++++ Material supplied ++++

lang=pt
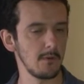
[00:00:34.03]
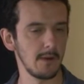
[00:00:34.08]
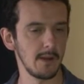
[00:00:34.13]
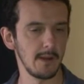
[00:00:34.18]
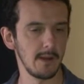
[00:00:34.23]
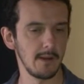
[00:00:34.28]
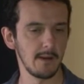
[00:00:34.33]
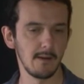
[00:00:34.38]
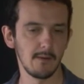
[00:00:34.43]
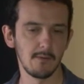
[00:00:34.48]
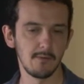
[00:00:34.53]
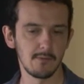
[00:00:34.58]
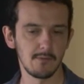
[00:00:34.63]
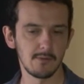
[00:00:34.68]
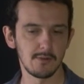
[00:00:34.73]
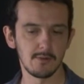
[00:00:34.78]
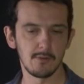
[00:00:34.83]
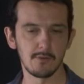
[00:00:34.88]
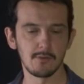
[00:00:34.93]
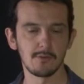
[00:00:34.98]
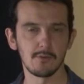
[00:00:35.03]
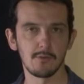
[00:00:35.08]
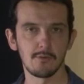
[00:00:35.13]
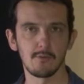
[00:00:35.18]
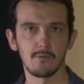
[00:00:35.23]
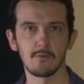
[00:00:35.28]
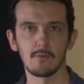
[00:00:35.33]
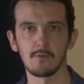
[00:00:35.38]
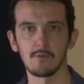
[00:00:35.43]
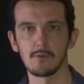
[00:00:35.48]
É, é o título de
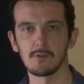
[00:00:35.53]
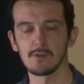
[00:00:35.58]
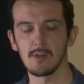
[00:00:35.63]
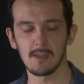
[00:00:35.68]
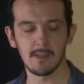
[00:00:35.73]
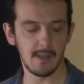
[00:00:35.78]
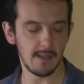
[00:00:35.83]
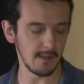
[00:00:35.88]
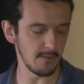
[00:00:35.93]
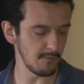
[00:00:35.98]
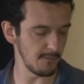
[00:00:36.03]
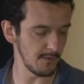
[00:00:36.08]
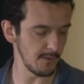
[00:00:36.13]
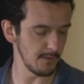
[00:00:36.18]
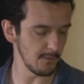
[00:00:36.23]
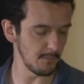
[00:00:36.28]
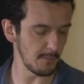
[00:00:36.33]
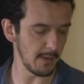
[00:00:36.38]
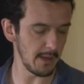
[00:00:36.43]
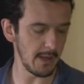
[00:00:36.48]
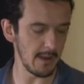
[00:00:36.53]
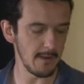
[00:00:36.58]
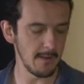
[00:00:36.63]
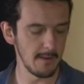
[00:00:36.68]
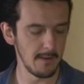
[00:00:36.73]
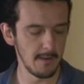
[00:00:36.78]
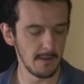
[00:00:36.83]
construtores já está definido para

++++
++++ Material supplied ++++

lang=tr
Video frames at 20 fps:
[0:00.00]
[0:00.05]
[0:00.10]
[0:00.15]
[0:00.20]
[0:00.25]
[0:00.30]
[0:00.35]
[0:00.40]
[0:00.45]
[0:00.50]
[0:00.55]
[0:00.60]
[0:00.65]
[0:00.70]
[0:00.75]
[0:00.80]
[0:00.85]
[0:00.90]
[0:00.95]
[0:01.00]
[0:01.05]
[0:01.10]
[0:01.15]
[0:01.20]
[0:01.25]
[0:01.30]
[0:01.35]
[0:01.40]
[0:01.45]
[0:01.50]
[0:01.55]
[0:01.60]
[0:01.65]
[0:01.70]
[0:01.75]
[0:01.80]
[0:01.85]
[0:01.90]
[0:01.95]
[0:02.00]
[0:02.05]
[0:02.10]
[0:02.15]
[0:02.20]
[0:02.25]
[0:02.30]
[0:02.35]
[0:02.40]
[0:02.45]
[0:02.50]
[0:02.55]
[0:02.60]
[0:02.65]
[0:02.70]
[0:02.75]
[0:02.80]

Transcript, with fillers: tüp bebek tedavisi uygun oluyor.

++++

For this exercise, return exactly the lines above from the line with "[00:00:35.33]" through the line with "[00:00:36.23]", both included. Do not copy the pictures.

[00:00:35.33]
[00:00:35.38]
[00:00:35.43]
[00:00:35.48]
É, é o título de
[00:00:35.53]
[00:00:35.58]
[00:00:35.63]
[00:00:35.68]
[00:00:35.73]
[00:00:35.78]
[00:00:35.83]
[00:00:35.88]
[00:00:35.93]
[00:00:35.98]
[00:00:36.03]
[00:00:36.08]
[00:00:36.13]
[00:00:36.18]
[00:00:36.23]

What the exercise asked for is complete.